- ASSIGNMENT
If pictures are present, leave them out, and copy the data word for word.

- SUPPLIED MATERIAL
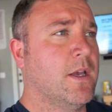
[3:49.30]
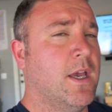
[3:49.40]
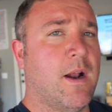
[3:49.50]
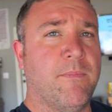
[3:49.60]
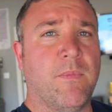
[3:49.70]

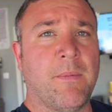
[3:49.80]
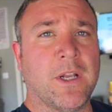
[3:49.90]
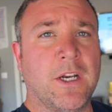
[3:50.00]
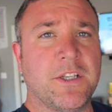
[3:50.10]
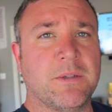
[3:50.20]
And I'm
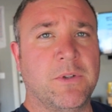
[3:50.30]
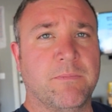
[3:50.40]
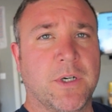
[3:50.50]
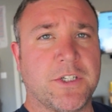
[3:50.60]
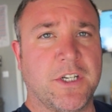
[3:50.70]
going to need some new
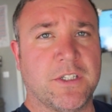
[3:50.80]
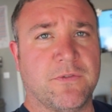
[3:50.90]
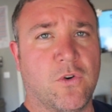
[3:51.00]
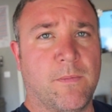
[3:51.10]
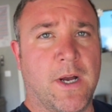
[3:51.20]
bushings
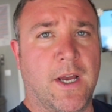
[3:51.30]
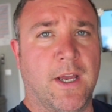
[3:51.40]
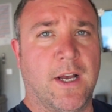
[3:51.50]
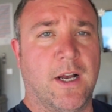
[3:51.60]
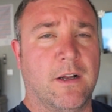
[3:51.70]
for
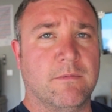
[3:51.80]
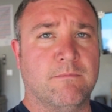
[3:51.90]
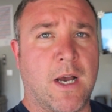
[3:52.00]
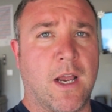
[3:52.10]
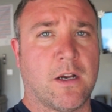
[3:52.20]
my
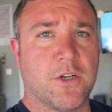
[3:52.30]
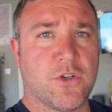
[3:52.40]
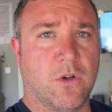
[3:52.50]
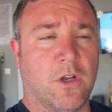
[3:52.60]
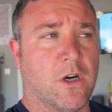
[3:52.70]
my
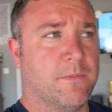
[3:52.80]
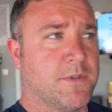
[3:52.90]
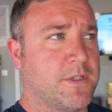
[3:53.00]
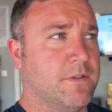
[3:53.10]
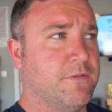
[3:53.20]
control
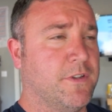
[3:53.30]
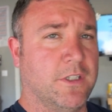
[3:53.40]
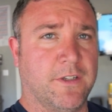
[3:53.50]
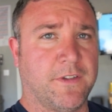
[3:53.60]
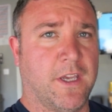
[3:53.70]
arms for
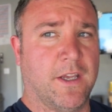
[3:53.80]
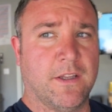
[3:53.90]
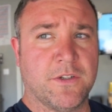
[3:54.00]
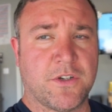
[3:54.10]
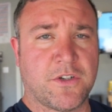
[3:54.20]
the lift
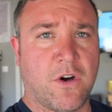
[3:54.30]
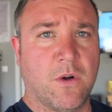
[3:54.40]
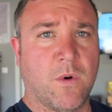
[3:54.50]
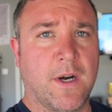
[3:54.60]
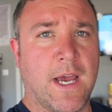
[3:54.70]
kit. Those are
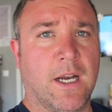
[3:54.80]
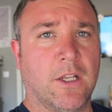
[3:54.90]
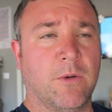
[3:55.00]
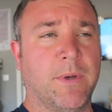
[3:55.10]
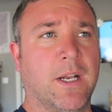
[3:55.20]
starting to wear down a
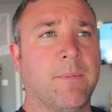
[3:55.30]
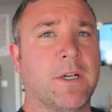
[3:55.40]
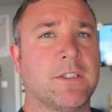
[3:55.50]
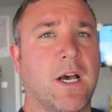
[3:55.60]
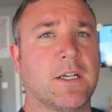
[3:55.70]
little bit. I'm
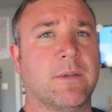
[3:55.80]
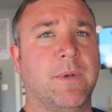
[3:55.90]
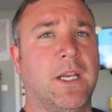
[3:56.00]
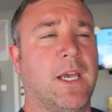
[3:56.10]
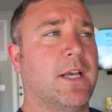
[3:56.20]
going to talk to
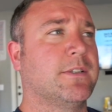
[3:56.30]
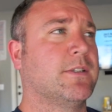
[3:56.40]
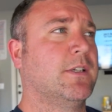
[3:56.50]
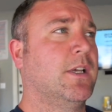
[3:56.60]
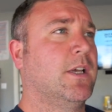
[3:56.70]

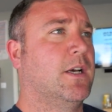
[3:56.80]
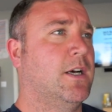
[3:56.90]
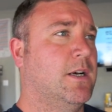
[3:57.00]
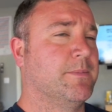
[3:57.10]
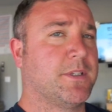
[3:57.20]
BDS,
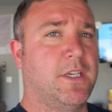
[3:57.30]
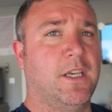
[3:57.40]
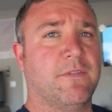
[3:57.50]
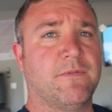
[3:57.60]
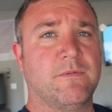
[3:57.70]

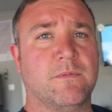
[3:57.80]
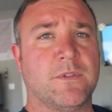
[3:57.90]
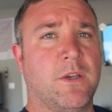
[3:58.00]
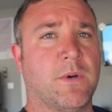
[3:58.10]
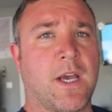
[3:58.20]
see
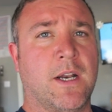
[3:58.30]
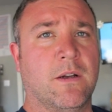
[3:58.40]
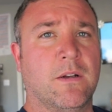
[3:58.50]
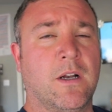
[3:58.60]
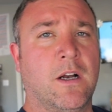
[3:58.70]
what kind
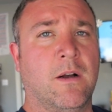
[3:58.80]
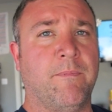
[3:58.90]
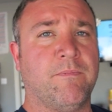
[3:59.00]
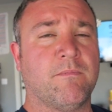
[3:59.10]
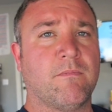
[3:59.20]
of
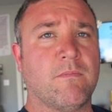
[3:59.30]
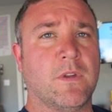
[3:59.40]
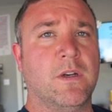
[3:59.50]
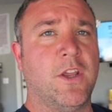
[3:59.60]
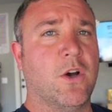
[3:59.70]

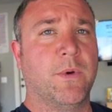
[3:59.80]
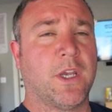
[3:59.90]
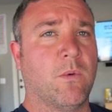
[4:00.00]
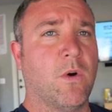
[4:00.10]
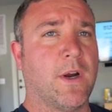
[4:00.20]
deal we
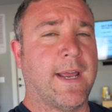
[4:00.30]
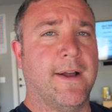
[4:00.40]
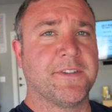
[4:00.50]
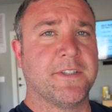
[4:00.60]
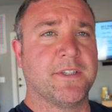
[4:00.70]
can
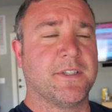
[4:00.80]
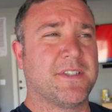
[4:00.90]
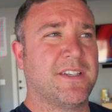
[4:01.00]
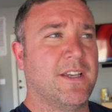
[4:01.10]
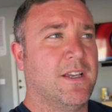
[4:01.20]
out, since
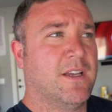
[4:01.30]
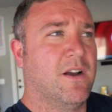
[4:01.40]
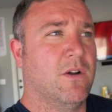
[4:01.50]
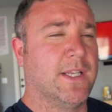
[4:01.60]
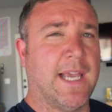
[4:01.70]
it's
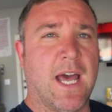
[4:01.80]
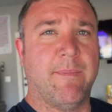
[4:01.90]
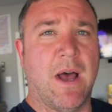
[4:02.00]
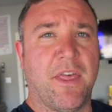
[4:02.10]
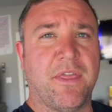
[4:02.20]
only got
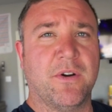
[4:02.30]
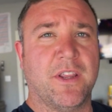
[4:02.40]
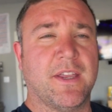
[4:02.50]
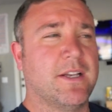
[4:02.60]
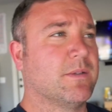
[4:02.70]
about
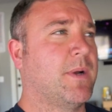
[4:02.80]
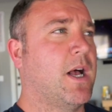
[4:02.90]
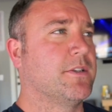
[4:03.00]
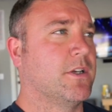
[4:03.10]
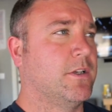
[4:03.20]
30,000
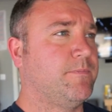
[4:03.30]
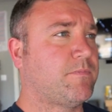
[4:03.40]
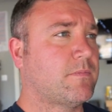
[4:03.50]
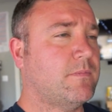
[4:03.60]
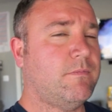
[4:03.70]
miles on it.
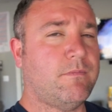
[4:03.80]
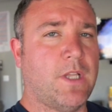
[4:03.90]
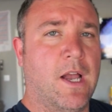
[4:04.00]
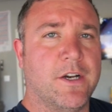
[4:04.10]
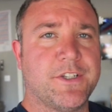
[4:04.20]

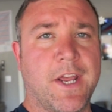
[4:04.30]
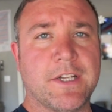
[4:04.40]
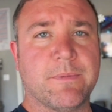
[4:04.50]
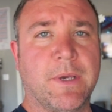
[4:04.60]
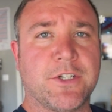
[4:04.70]
I understand
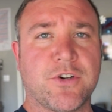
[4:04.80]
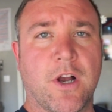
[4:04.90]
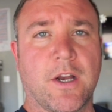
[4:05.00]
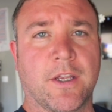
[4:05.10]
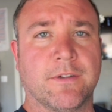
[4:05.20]
it's a big
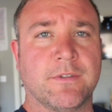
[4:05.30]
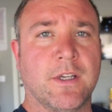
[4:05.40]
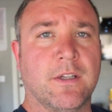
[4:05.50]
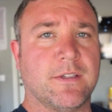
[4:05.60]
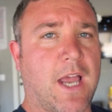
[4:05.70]
truck and
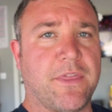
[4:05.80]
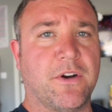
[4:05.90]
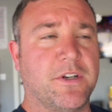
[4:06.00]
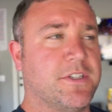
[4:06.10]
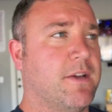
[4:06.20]
it's got
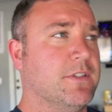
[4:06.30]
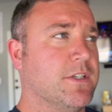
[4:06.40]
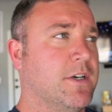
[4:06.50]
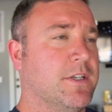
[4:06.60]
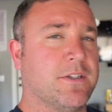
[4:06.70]
37s
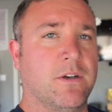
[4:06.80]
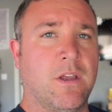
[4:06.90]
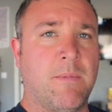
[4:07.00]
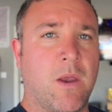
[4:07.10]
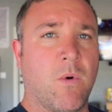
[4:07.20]
on it, so
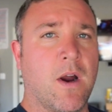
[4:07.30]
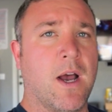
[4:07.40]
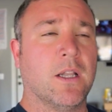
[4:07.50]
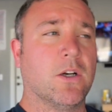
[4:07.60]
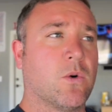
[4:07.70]
they may wear
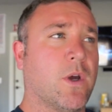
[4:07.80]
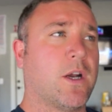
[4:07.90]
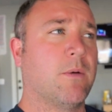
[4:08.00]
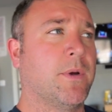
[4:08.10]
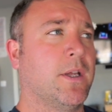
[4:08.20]
out a little
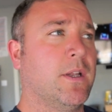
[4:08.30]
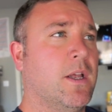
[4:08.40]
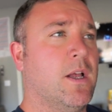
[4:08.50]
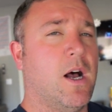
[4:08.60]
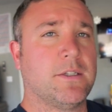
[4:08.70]
quicker, but
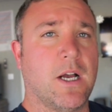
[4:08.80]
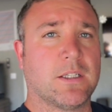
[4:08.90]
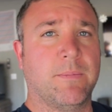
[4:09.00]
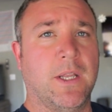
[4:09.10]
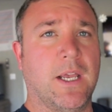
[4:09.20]
I'll
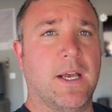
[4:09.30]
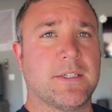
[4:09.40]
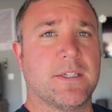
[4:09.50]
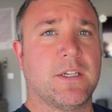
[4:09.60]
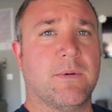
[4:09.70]
talk to
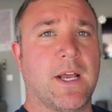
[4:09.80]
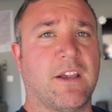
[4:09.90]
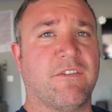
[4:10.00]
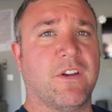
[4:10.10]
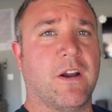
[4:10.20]
BDS and see what I
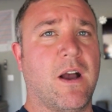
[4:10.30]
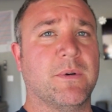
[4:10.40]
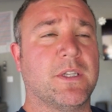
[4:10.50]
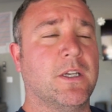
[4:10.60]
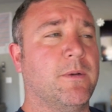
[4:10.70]
can figure out
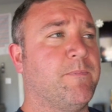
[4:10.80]
with them.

- ANSWER FOR THIS EXERCISE
[3:49.30]
[3:49.40]
[3:49.50]
[3:49.60]
[3:49.70]

[3:49.80]
[3:49.90]
[3:50.00]
[3:50.10]
[3:50.20]
And I'm
[3:50.30]
[3:50.40]
[3:50.50]
[3:50.60]
[3:50.70]
going to need some new
[3:50.80]
[3:50.90]
[3:51.00]
[3:51.10]
[3:51.20]
bushings
[3:51.30]
[3:51.40]
[3:51.50]
[3:51.60]
[3:51.70]
for
[3:51.80]
[3:51.90]
[3:52.00]
[3:52.10]
[3:52.20]
my
[3:52.30]
[3:52.40]
[3:52.50]
[3:52.60]
[3:52.70]
my
[3:52.80]
[3:52.90]
[3:53.00]
[3:53.10]
[3:53.20]
control
[3:53.30]
[3:53.40]
[3:53.50]
[3:53.60]
[3:53.70]
arms for
[3:53.80]
[3:53.90]
[3:54.00]
[3:54.10]
[3:54.20]
the lift
[3:54.30]
[3:54.40]
[3:54.50]
[3:54.60]
[3:54.70]
kit. Those are
[3:54.80]
[3:54.90]
[3:55.00]
[3:55.10]
[3:55.20]
starting to wear down a
[3:55.30]
[3:55.40]
[3:55.50]
[3:55.60]
[3:55.70]
little bit. I'm
[3:55.80]
[3:55.90]
[3:56.00]
[3:56.10]
[3:56.20]
going to talk to
[3:56.30]
[3:56.40]
[3:56.50]
[3:56.60]
[3:56.70]

[3:56.80]
[3:56.90]
[3:57.00]
[3:57.10]
[3:57.20]
BDS,
[3:57.30]
[3:57.40]
[3:57.50]
[3:57.60]
[3:57.70]

[3:57.80]
[3:57.90]
[3:58.00]
[3:58.10]
[3:58.20]
see
[3:58.30]
[3:58.40]
[3:58.50]
[3:58.60]
[3:58.70]
what kind
[3:58.80]
[3:58.90]
[3:59.00]
[3:59.10]
[3:59.20]
of
[3:59.30]
[3:59.40]
[3:59.50]
[3:59.60]
[3:59.70]

[3:59.80]
[3:59.90]
[4:00.00]
[4:00.10]
[4:00.20]
deal we
[4:00.30]
[4:00.40]
[4:00.50]
[4:00.60]
[4:00.70]
can
[4:00.80]
[4:00.90]
[4:01.00]
[4:01.10]
[4:01.20]
out, since
[4:01.30]
[4:01.40]
[4:01.50]
[4:01.60]
[4:01.70]
it's
[4:01.80]
[4:01.90]
[4:02.00]
[4:02.10]
[4:02.20]
only got
[4:02.30]
[4:02.40]
[4:02.50]
[4:02.60]
[4:02.70]
about
[4:02.80]
[4:02.90]
[4:03.00]
[4:03.10]
[4:03.20]
30,000
[4:03.30]
[4:03.40]
[4:03.50]
[4:03.60]
[4:03.70]
miles on it.
[4:03.80]
[4:03.90]
[4:04.00]
[4:04.10]
[4:04.20]

[4:04.30]
[4:04.40]
[4:04.50]
[4:04.60]
[4:04.70]
I understand
[4:04.80]
[4:04.90]
[4:05.00]
[4:05.10]
[4:05.20]
it's a big
[4:05.30]
[4:05.40]
[4:05.50]
[4:05.60]
[4:05.70]
truck and
[4:05.80]
[4:05.90]
[4:06.00]
[4:06.10]
[4:06.20]
it's got
[4:06.30]
[4:06.40]
[4:06.50]
[4:06.60]
[4:06.70]
37s
[4:06.80]
[4:06.90]
[4:07.00]
[4:07.10]
[4:07.20]
on it, so
[4:07.30]
[4:07.40]
[4:07.50]
[4:07.60]
[4:07.70]
they may wear
[4:07.80]
[4:07.90]
[4:08.00]
[4:08.10]
[4:08.20]
out a little
[4:08.30]
[4:08.40]
[4:08.50]
[4:08.60]
[4:08.70]
quicker, but
[4:08.80]
[4:08.90]
[4:09.00]
[4:09.10]
[4:09.20]
I'll
[4:09.30]
[4:09.40]
[4:09.50]
[4:09.60]
[4:09.70]
talk to
[4:09.80]
[4:09.90]
[4:10.00]
[4:10.10]
[4:10.20]
BDS and see what I
[4:10.30]
[4:10.40]
[4:10.50]
[4:10.60]
[4:10.70]
can figure out
[4:10.80]
with them.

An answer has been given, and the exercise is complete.